Most management tools answer a simple question: where does the company stand today? That is useful, but incomplete. An executive, an advisory firm, an investor or a business development team also wants to know who to compare with, what has changed, which relationships explain the gap and which questions deserve to be examined next. Northstar was born from this requirement: turning company accounts and signals into a comparative, temporal and explainable reading.
01 — An executive’s question, not a table of ratios
Northstar’s golden use case fits in a few sentences: “Is my company doing well? Compared with whom? Why? What do comparable companies that are doing better do differently?” The wording is deliberately accessible. The product must not ask its user to become a financial analyst to understand a gap.
This question changes how the system is built. An isolated ratio becomes an incomplete object. It needs a definition, a value, a period, a benchmark, an evolution, a decomposition, a source and a limit. Northstar therefore does not try to multiply indicators, but to connect the ones that actually change how a situation reads.
02 — Building Company 360 before comparing
A comparison is only reliable if you know who you are comparing. Northstar relies on an entity model that connects a company, its identifiers, its financial years, its activity, its establishments and the public events that can put its trajectory in context. The SIREN company number serves as the identity pivot; period and provenance stay attached to every observation.
The separation between public and private data is structural. Public accounts can form a shared base. An advisory firm, a fund or a company can then bring its own histories, exports or documents. This data stays visible within its own scope, but it can be interpreted with the same analytical reference frame. The system gains depth without turning confidentiality into a secondary variable.
which entity?
which year?
which source?
03 — A benchmark is first a decision about scope
Northstar does not compare a company with an abstract average.
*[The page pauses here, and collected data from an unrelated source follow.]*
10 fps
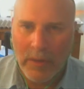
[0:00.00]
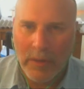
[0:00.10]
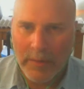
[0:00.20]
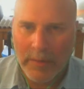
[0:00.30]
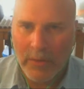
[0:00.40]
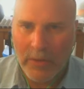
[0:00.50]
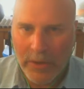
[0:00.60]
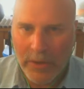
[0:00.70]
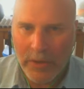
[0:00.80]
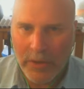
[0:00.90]
biblical
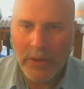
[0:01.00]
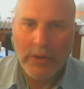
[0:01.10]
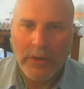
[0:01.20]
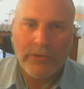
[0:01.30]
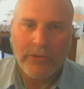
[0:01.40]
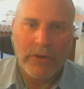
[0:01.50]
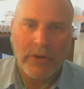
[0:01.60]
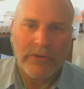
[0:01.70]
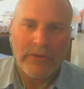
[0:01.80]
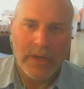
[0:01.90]
year
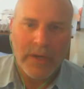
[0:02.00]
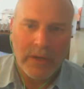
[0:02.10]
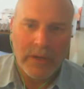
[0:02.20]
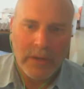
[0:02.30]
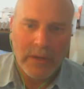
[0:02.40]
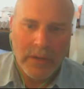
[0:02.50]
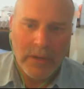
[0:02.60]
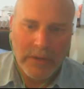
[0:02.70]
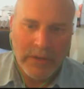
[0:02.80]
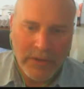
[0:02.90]
starts in
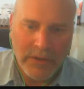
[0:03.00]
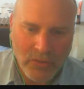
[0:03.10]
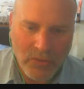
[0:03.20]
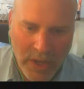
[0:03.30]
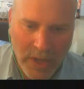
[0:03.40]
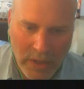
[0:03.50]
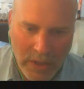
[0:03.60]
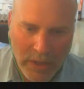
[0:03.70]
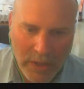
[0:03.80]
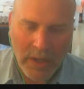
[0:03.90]
Tishrei
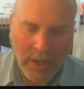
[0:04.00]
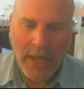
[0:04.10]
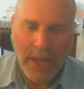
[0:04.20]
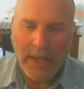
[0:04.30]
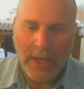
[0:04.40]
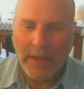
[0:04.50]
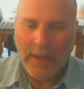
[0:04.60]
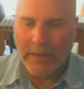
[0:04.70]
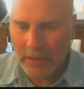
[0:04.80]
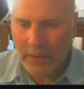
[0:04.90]
and
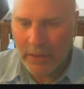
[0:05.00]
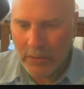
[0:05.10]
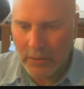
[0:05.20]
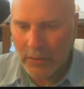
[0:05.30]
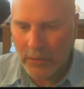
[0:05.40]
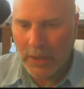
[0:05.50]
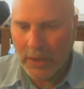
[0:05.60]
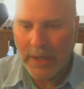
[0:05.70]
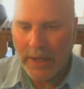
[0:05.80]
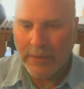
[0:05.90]
ends in Elul,
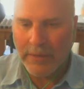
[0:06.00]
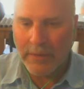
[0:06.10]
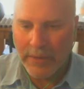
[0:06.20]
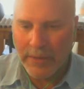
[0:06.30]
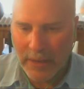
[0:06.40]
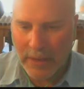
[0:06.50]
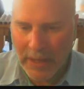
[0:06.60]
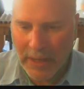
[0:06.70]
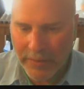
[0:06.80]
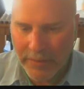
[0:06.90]
and the the
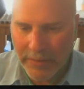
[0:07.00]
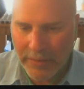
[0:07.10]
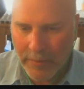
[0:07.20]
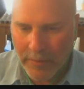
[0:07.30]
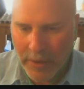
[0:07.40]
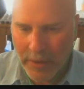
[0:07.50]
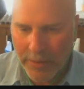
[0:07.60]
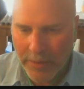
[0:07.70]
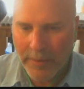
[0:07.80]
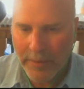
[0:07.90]
eleventh
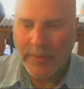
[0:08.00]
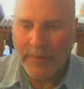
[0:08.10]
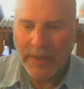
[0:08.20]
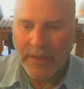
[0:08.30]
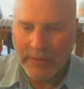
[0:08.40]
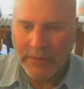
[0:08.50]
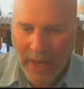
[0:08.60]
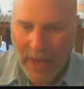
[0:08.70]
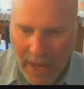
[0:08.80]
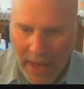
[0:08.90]
month is
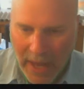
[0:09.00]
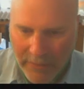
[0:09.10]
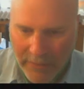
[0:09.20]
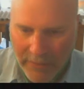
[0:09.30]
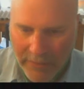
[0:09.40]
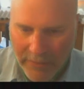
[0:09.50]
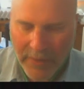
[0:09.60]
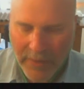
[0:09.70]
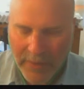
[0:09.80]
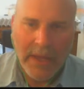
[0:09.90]
Av.
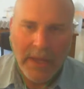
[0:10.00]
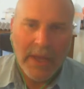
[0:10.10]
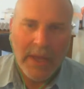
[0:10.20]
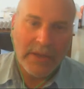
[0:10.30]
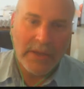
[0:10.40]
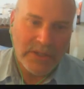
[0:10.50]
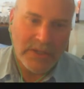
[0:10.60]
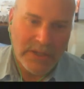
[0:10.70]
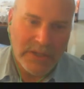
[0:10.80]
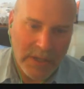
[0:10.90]
I'll just,
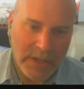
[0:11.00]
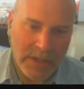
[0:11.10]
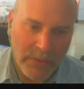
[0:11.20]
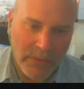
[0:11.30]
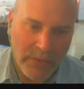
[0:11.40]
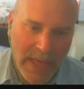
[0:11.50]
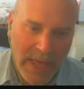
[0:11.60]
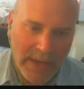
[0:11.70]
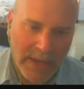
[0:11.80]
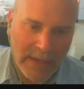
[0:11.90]
uh, so that
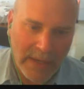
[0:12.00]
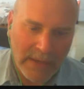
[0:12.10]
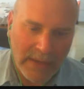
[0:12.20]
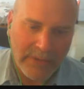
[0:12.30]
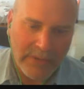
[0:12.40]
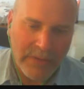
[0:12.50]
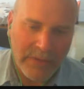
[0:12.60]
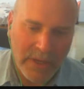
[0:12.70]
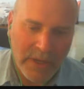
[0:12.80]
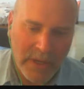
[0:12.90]
is
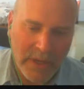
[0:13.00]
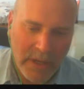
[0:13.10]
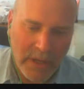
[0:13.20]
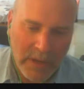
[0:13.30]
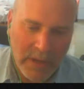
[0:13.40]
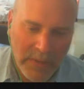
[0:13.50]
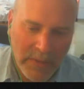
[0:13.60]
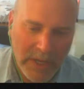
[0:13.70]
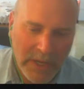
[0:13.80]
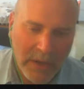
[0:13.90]
the
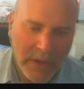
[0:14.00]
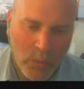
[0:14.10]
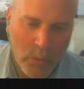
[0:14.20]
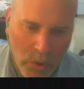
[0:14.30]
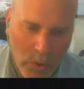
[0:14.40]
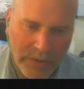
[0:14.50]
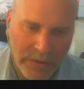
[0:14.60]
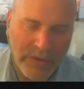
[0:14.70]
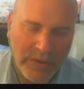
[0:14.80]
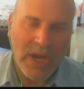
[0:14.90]
meaning of the word
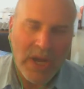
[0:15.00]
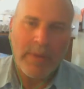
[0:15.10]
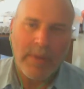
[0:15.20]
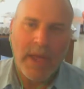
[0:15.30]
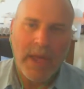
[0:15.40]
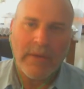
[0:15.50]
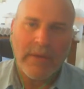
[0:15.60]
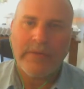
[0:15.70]
Tisha B'Av.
It builds an explicit cohort: comparable financial year, similar activity and dimensions that are actually available. Normalised accounts feed a set of financial metrics; V1 similarity relies on a deterministic, weighted distance.
This choice matters for two reasons. First, it makes the score inspectable: users can see which dimensions were matched and which are missing. Second, it prevents the system from giving artificial precision to a cohort that is too thin. An honest benchmark must be able to say it does not have enough material, rather than disguising an absence as certainty.
04 — The benchmark says where. The trajectory asks when.
A snapshot can position a company. It does not yet tell its path. The time dimension makes it possible to distinguish a temporarily high margin from a lasting improvement, growth that generates cash from growth that consumes it, or a break from mere measurement noise.
Northstar organises this reading around annual sequences: starting position, evolution, breakpoints, groups of trajectories and the characteristics that differentiate the observed paths. Caution is essential: a historical pattern can flag an area to investigate; it does not automatically become a causal recommendation.
The case presents the analytical logic of the trajectory and the controls around it: every reading stays tied to its scope, its period and its limits.
05 — Explaining a financial signal
A Financial Explanation engine does not just write a sentence around a figure. It unfolds a chain: indicator, definition, value, benchmark, evolution, decomposition, interpretation, possible causes, company-specific evidence, peer evidence, lines to examine, confidence and limits.
A working capital example shows the difference. Saying that working capital to revenue is high describes a gap. Connecting receivables, inventory, suppliers, cash and trajectory makes it possible to ask a more useful question: is growth consuming cash, and which component deserves investigation? The system does not decide in the executive’s place. It makes the next conversation more precise.
06 — The role of the LLM: tell, never fabricate
The Northstar chain separates financial facts, deterministic calculations, the benchmark, trajectories, explanation rules, the evidence package and the narrative. An LLM can help turn this material into understandable text. It must not invent a figure, rewrite a missing period or turn a correlation into advice.
This architecture makes the output reviewable. An important sentence points back to the metric and its source. A hypothesis carries its label. Missing data stays missing. Explainability is not a varnish applied after the model: it is a property of the pipeline.
07 — Five entry points, one engine
The core of Northstar stays the same: Company 360, Financial Understanding, Comparable Universe, Benchmark, Trajectory, Explanation, Evidence. Uses then change according to the decision.
- 01SME management — understand the situation and choose the next investigations.
- 02Portfolio advisory — repeat the reading across hundreds of companies and spot atypical trajectories.
- 03Investment screening — rank cohorts and look for profiles that deserve a closer look.
- 04Due diligence / M&A — put a target in context with real comparables and its history.
- 05B2B sourcing — find companies that resemble the best customers or partners.
08 — A verified core, continuous controls
The current core includes a normalised financial contract, cohort benchmarks, deterministic similarity, API endpoints and a structured public enrichment layer. These elements form a credible foundation for the instrument.
Every capability is exposed with the same standard: the reasons behind a score must be readable, sector references consolidated and historical series checked before any strong claim. At Northstar, the rules are explicit and the limits are part of the product.
Northstar does not promise a magic answer.
It builds a better question, with its evidence.